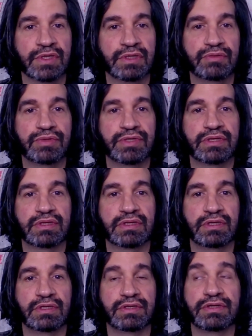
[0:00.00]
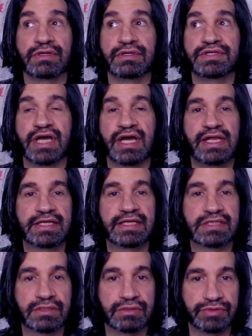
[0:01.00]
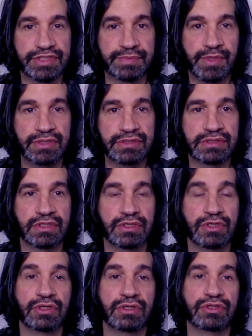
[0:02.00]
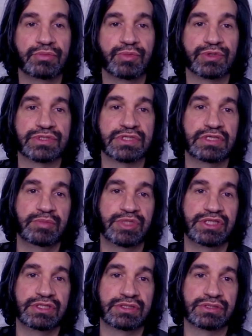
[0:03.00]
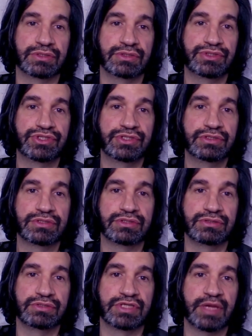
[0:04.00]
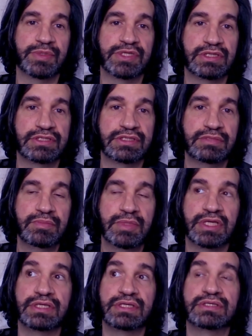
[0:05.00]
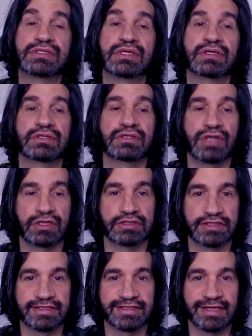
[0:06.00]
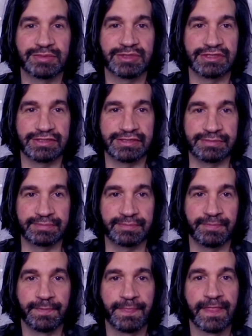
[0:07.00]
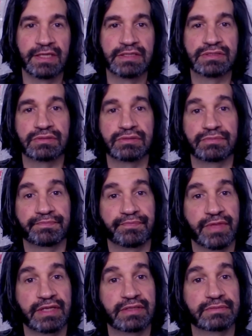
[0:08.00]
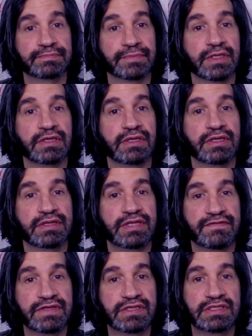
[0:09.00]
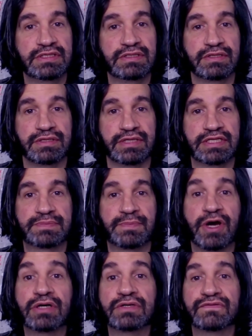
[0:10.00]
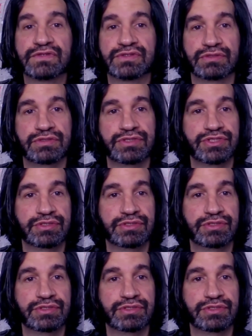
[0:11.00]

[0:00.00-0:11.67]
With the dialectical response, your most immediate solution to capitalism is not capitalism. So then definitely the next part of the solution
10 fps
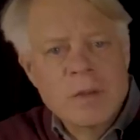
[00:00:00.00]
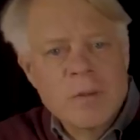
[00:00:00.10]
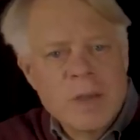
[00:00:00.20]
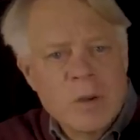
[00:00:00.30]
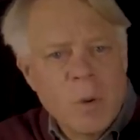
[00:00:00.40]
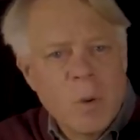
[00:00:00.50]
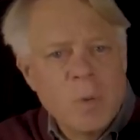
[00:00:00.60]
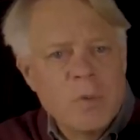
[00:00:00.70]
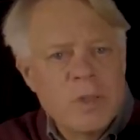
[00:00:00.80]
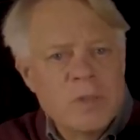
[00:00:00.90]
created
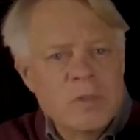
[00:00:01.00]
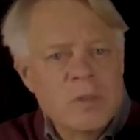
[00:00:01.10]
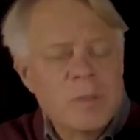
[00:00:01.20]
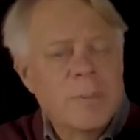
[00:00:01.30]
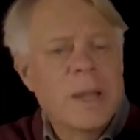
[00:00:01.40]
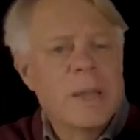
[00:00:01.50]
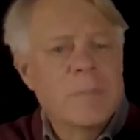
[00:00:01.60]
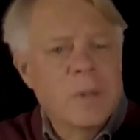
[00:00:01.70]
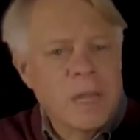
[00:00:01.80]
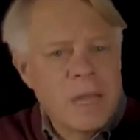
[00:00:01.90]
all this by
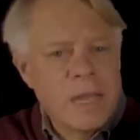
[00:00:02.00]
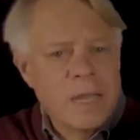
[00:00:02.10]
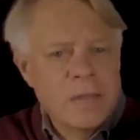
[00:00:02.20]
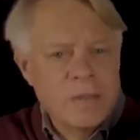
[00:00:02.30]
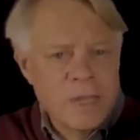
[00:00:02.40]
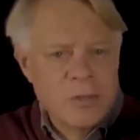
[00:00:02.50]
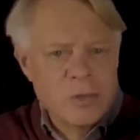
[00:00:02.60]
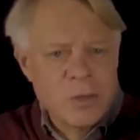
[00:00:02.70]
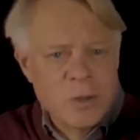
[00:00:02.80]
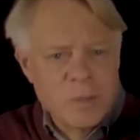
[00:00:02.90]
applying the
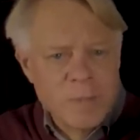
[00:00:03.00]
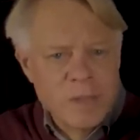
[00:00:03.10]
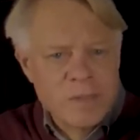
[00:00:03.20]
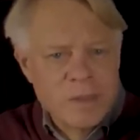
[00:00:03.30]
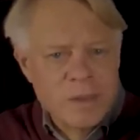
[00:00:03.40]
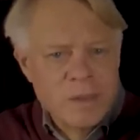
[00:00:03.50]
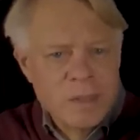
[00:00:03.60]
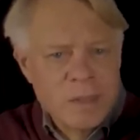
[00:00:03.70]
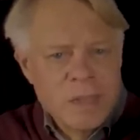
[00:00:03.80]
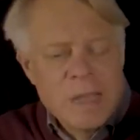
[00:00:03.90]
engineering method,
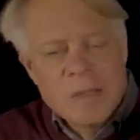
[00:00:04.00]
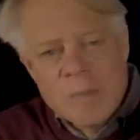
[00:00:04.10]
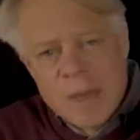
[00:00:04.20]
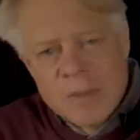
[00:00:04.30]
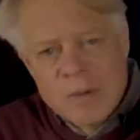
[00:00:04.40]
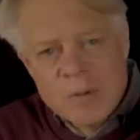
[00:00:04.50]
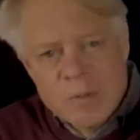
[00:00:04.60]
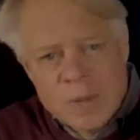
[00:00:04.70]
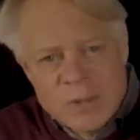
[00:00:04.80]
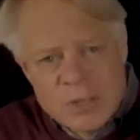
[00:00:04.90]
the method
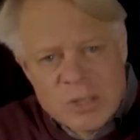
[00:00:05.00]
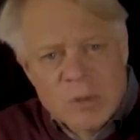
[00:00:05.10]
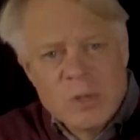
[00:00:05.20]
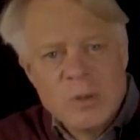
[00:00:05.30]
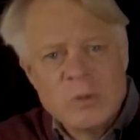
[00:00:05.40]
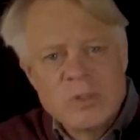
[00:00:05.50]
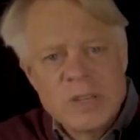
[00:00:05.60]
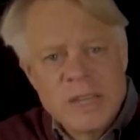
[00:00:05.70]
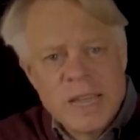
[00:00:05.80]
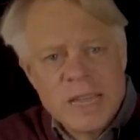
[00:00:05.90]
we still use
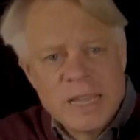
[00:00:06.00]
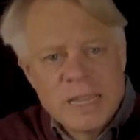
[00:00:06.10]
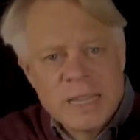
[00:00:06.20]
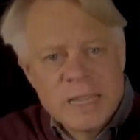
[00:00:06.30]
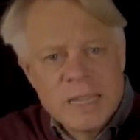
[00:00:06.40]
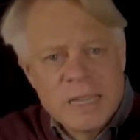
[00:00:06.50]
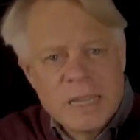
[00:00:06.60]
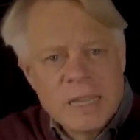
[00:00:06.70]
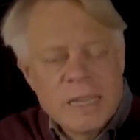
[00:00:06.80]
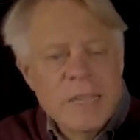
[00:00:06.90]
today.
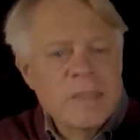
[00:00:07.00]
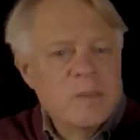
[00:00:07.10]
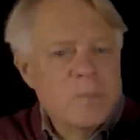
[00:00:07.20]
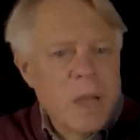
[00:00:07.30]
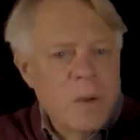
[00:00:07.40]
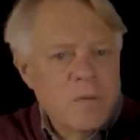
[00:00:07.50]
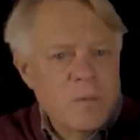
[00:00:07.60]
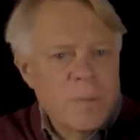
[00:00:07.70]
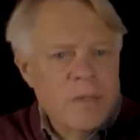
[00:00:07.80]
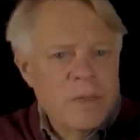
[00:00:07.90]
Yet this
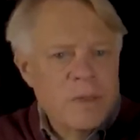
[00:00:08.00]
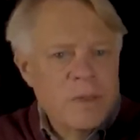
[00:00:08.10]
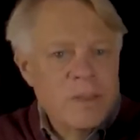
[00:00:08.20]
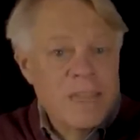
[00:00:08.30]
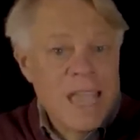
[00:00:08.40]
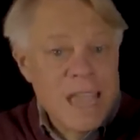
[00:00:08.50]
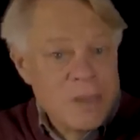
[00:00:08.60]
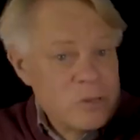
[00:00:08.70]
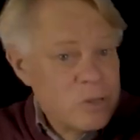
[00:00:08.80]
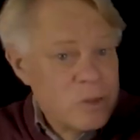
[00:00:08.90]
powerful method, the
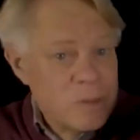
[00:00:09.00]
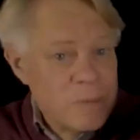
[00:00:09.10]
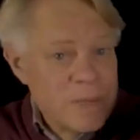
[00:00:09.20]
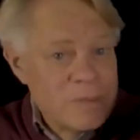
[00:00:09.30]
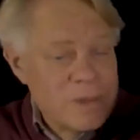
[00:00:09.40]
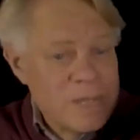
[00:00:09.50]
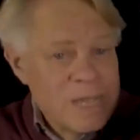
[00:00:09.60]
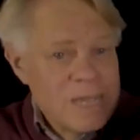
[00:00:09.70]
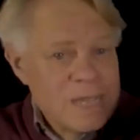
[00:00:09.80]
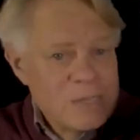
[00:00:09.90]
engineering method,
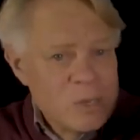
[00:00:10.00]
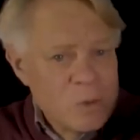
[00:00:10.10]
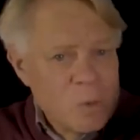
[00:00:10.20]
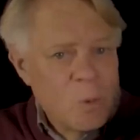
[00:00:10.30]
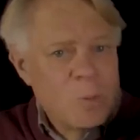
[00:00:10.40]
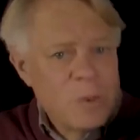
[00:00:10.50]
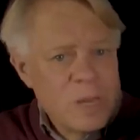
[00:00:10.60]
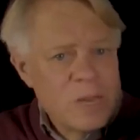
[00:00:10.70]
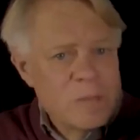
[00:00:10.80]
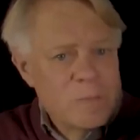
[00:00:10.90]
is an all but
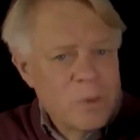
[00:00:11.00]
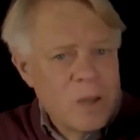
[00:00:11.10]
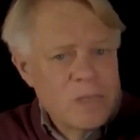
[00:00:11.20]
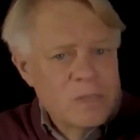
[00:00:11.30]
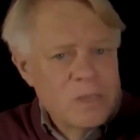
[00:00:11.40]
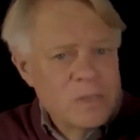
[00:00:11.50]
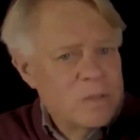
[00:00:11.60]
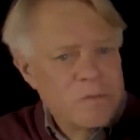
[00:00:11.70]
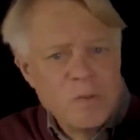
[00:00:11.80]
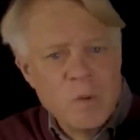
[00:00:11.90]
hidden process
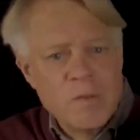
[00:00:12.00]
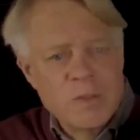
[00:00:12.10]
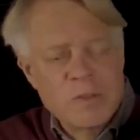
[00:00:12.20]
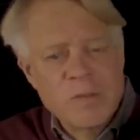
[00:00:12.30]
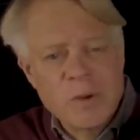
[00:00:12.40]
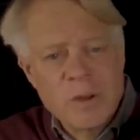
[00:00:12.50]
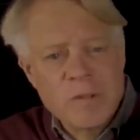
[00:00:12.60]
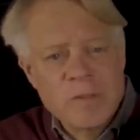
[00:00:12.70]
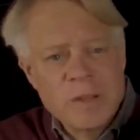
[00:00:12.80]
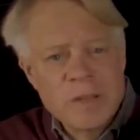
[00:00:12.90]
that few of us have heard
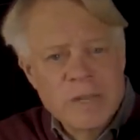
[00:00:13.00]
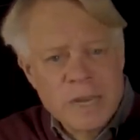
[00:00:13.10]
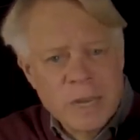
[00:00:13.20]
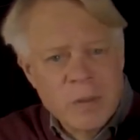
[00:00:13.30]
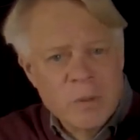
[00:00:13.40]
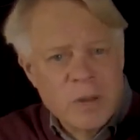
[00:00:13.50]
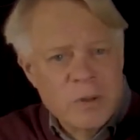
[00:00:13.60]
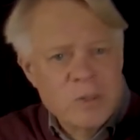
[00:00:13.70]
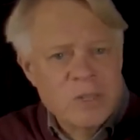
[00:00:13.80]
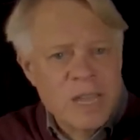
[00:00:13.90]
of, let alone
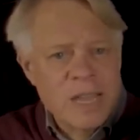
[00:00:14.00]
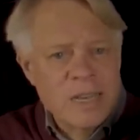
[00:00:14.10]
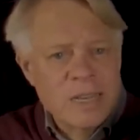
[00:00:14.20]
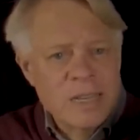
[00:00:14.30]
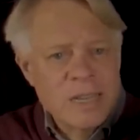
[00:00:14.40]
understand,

================

| Exercise instructions |
Where a picture appears in the records above, omit it, and transcribe exactly the stretch of lines from the one with "[00:00:04.20]" through the one with "[00:00:06.80]".

| Response |
[00:00:04.20]
[00:00:04.30]
[00:00:04.40]
[00:00:04.50]
[00:00:04.60]
[00:00:04.70]
[00:00:04.80]
[00:00:04.90]
the method
[00:00:05.00]
[00:00:05.10]
[00:00:05.20]
[00:00:05.30]
[00:00:05.40]
[00:00:05.50]
[00:00:05.60]
[00:00:05.70]
[00:00:05.80]
[00:00:05.90]
we still use
[00:00:06.00]
[00:00:06.10]
[00:00:06.20]
[00:00:06.30]
[00:00:06.40]
[00:00:06.50]
[00:00:06.60]
[00:00:06.70]
[00:00:06.80]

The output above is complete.